Efficient haplotype block recognition of very long and dense genetic sequences
1 Center for Biomedicine, European Academy of Bolzano/Bozen (EURAC), Bozen-Bolzano, Italy
2 Free University of Bozen-Bolzano, Bozen-Bolzano, Italy
BMC Bioinformatics 2014, 15:10 doi:10.1186/1471-2105-15-10Published: 14 January 2014
The new sequencing technologies enable to scan very long and dense genetic sequences, obtaining datasets of genetic markers that are an order of magnitude larger than previously available. Such genetic sequences are characterized by common alleles interspersed with multiple rarer alleles. This situation has renewed the interest for the identification of haplotypes carrying the rare risk alleles. However, large scale explorations of the linkage-disequilibrium (LD) pattern to identify haplotype blocks are not easy to perform, because traditional algorithms have at least Θ(n2) time and memory complexity.

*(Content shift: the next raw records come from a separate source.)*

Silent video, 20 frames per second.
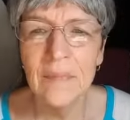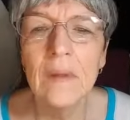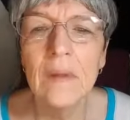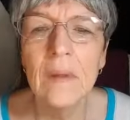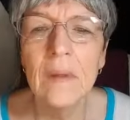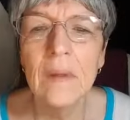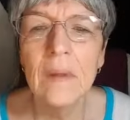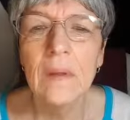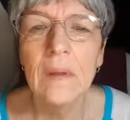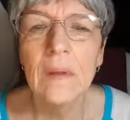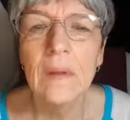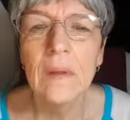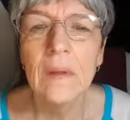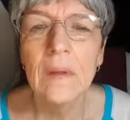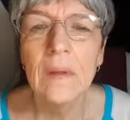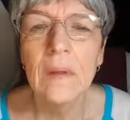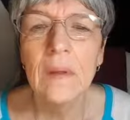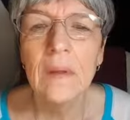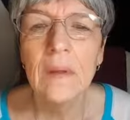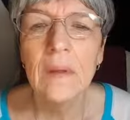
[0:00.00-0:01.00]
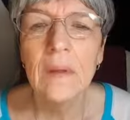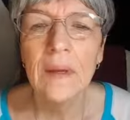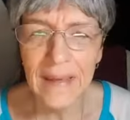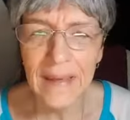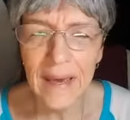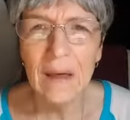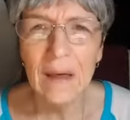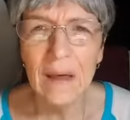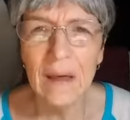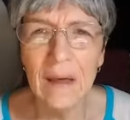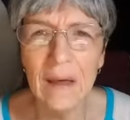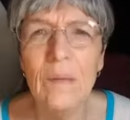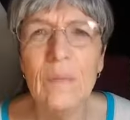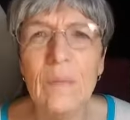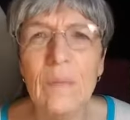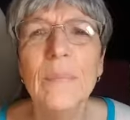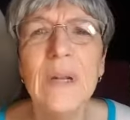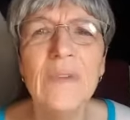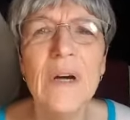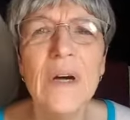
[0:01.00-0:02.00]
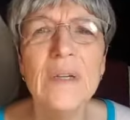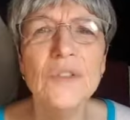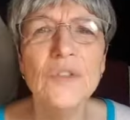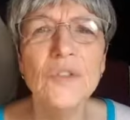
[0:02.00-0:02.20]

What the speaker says: Get crazy on your end?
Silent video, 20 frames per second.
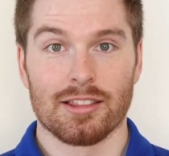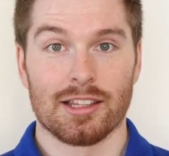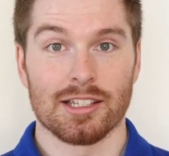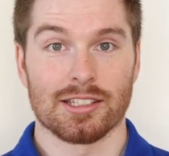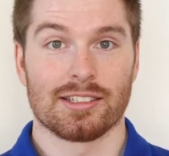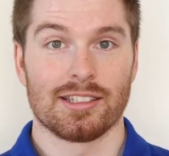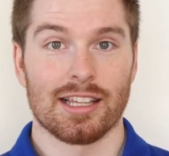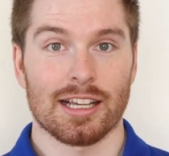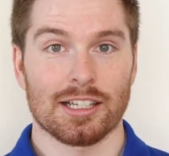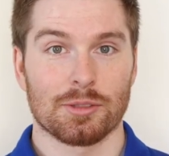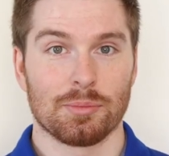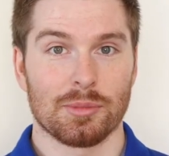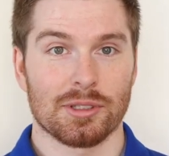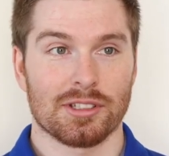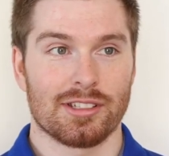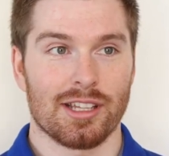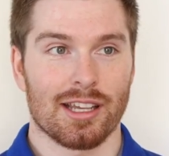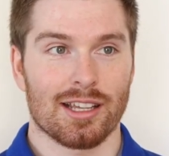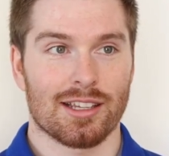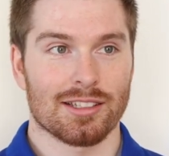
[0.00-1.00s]
This next
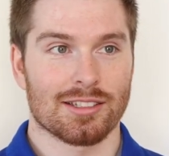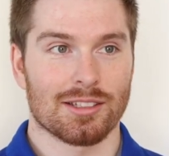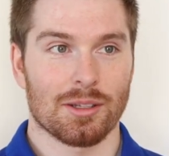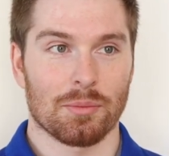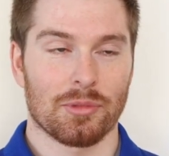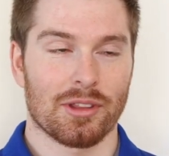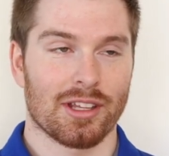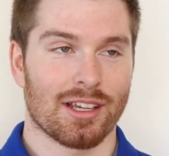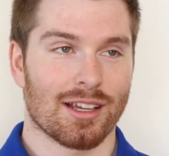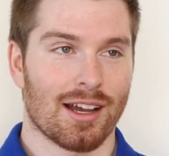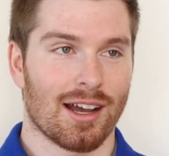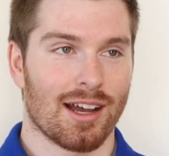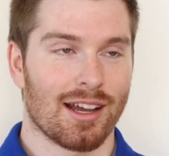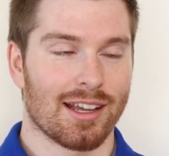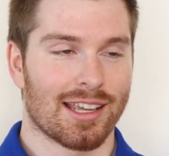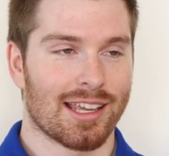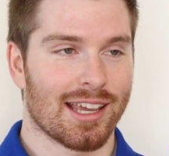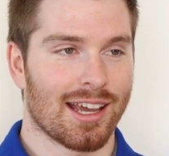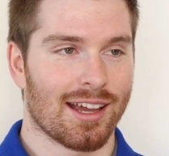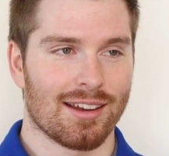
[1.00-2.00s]
mistake is something,
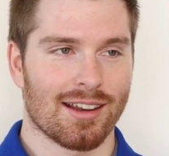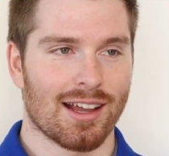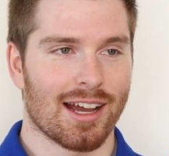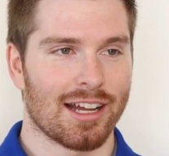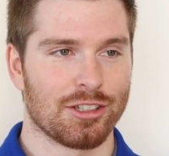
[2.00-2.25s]
again,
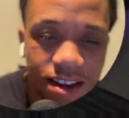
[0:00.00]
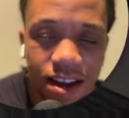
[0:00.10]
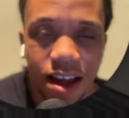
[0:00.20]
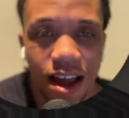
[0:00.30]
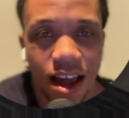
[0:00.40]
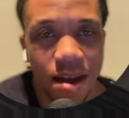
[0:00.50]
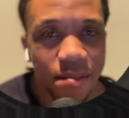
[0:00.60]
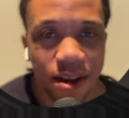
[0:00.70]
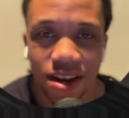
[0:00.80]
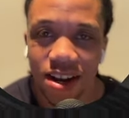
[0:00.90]
All right,
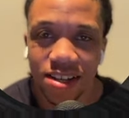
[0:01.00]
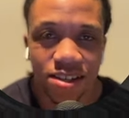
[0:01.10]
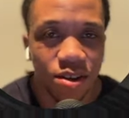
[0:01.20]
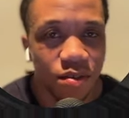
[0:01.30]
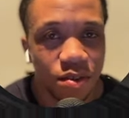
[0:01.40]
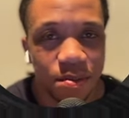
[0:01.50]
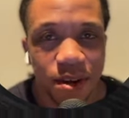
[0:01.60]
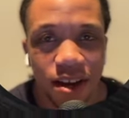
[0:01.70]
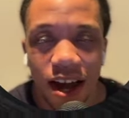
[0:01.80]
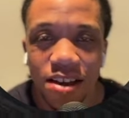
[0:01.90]
man. That's over,
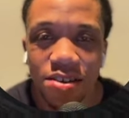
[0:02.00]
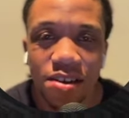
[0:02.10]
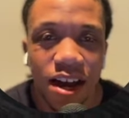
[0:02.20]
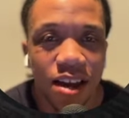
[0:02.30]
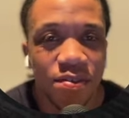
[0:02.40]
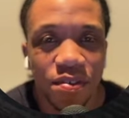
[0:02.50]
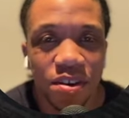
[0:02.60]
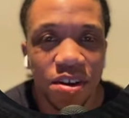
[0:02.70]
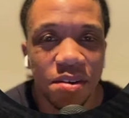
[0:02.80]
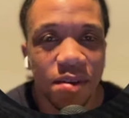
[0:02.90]
man. How you guys
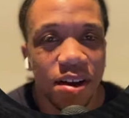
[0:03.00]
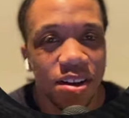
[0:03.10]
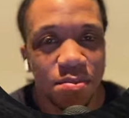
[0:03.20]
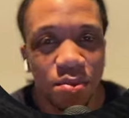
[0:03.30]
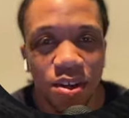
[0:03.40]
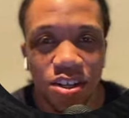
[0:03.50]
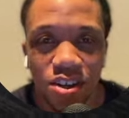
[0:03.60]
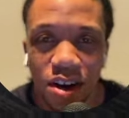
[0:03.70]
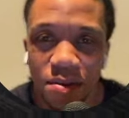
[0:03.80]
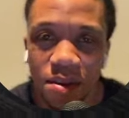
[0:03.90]
feeling about this boy
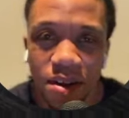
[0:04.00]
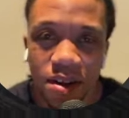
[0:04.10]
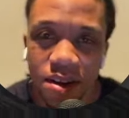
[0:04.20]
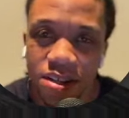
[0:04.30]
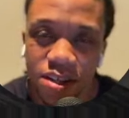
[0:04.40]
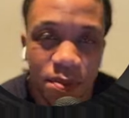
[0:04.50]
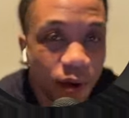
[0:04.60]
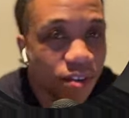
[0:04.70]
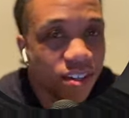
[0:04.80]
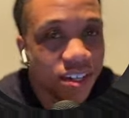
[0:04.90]
Sharp
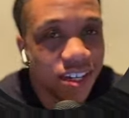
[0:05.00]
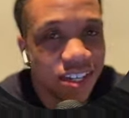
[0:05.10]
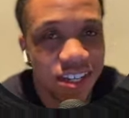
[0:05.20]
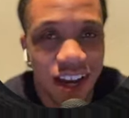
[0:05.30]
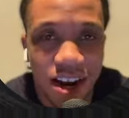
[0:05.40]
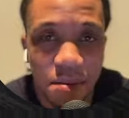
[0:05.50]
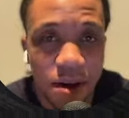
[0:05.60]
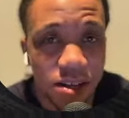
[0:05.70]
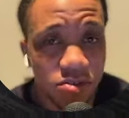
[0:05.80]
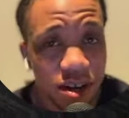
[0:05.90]
supposedly getting shot out
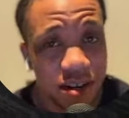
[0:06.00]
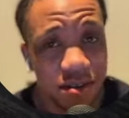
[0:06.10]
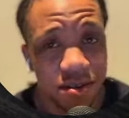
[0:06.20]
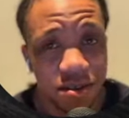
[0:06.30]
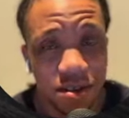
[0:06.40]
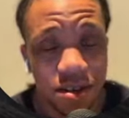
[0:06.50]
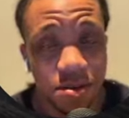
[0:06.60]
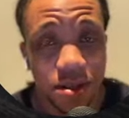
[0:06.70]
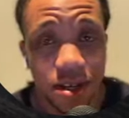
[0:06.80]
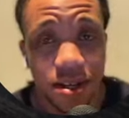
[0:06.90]
by Drake? You know what I'm
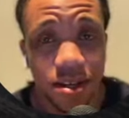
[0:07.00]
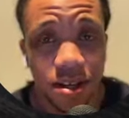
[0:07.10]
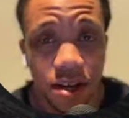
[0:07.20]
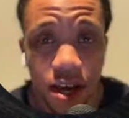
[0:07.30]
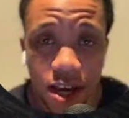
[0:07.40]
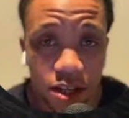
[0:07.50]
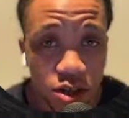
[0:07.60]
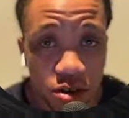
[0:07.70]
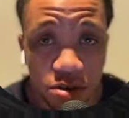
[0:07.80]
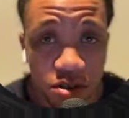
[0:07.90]
saying? Hey,
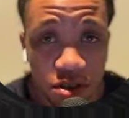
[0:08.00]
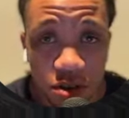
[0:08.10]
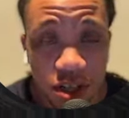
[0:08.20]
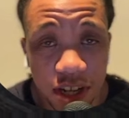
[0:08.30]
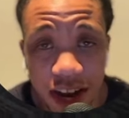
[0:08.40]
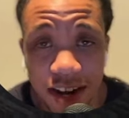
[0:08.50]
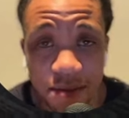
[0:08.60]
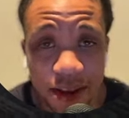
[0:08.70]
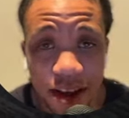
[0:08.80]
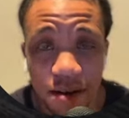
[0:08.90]
church, you know he shouted
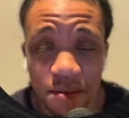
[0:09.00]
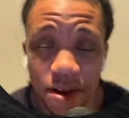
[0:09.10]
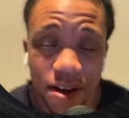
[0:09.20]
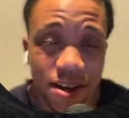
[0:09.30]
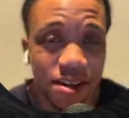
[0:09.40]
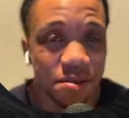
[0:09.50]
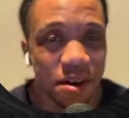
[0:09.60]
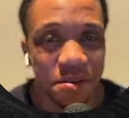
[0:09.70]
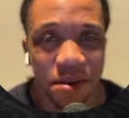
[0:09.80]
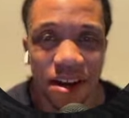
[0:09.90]
me out. But
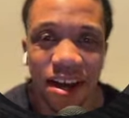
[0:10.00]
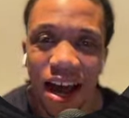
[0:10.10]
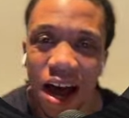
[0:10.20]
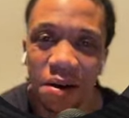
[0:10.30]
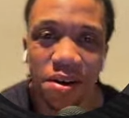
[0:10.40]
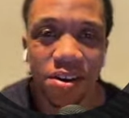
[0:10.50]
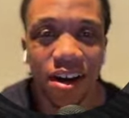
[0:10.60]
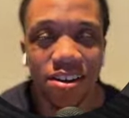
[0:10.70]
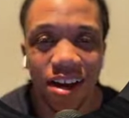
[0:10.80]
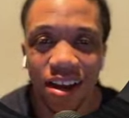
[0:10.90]
anyway, man, I want to know how
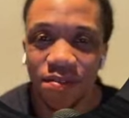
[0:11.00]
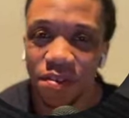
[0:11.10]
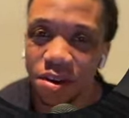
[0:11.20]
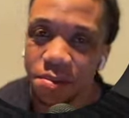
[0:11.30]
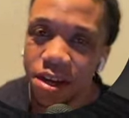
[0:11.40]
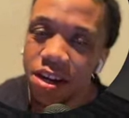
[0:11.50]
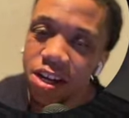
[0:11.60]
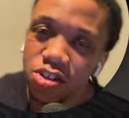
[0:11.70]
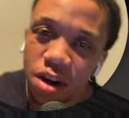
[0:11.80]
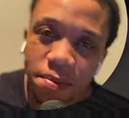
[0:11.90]
you guys feeling, man.
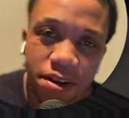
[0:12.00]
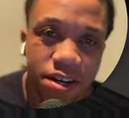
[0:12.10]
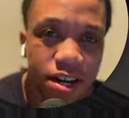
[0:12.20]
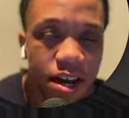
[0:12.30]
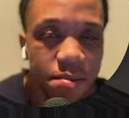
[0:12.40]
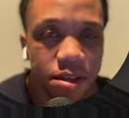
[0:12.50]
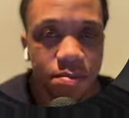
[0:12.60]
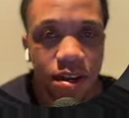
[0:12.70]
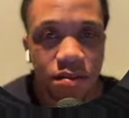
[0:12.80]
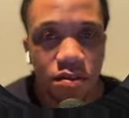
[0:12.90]
Drop it in the comments,
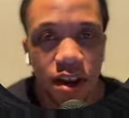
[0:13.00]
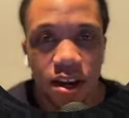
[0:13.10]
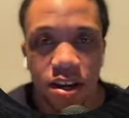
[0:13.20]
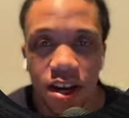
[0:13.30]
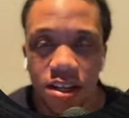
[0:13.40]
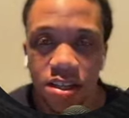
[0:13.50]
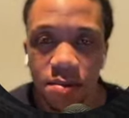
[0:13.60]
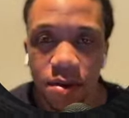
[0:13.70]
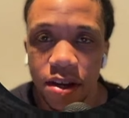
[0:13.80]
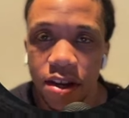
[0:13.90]
man. If you like the content,
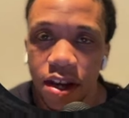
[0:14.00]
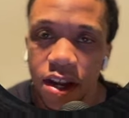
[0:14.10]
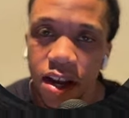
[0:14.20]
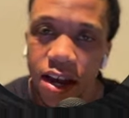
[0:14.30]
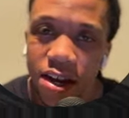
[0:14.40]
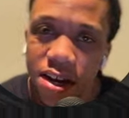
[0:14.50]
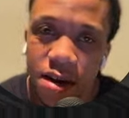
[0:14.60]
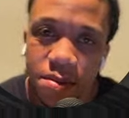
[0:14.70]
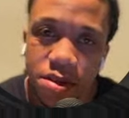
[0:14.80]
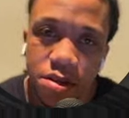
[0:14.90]
man, like,
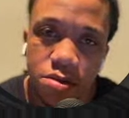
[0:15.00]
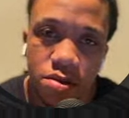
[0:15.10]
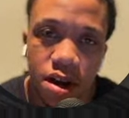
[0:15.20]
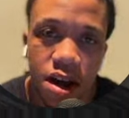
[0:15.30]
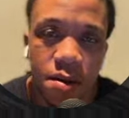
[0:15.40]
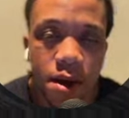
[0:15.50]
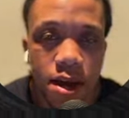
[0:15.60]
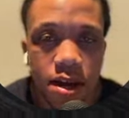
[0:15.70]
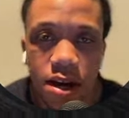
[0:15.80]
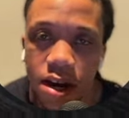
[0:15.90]
comment, subscribe,
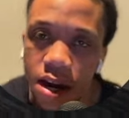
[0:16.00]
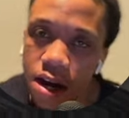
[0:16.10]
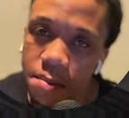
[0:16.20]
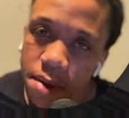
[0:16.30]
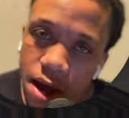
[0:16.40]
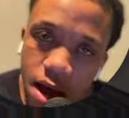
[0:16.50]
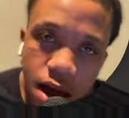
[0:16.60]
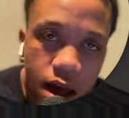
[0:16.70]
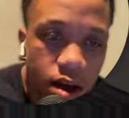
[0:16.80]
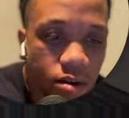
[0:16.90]
and I'm
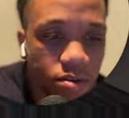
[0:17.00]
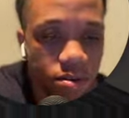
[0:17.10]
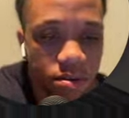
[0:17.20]
out.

We derived three incremental optimizations of the widely used haplotype block recognition algorithm proposed by Gabriel et al. in 2002. Our most efficient solution, called MIG ++, has only Θ(n) memory complexity and, on a genome-wide scale, it omits >80% of the calculations, which makes it an order of magnitude faster than the original algorithm. Differently from the existing software, the MIG ++ analyzes the LD between SNPs at any distance, avoiding restrictions on the maximal block length. The haplotype block partition of the entire HapMap II CEPH dataset was obtained in 457 hours. By replacing the standard likelihood-based D′ variance estimator with an approximated estimator, the runtime was further improved. While producing a coarser partition, the approximate method allowed to obtain the full-genome haplotype block partition of the entire 1000 Genomes Project CEPH dataset in 44 hours, with no restrictions on allele frequency or long-range correlations. These experiments showed that LD-based haplotype blocks can span more than one million base-pairs in both HapMap II and 1000 Genomes datasets. An application to the North American Rheumatoid Arthritis Consortium (NARAC) dataset shows how the MIG ++ can support genome-wide haplotype association studies.
The MIG ++ enables to perform LD-based haplotype block recognition on genetic sequences of any length and density. In the new generation sequencing era, this can help identify haplotypes that carry rare variants of interest. The low computational requirements open the possibility to include the haplotype block structure into genome-wide association scans, downstream analyses, and visual interfaces for online genome browsers.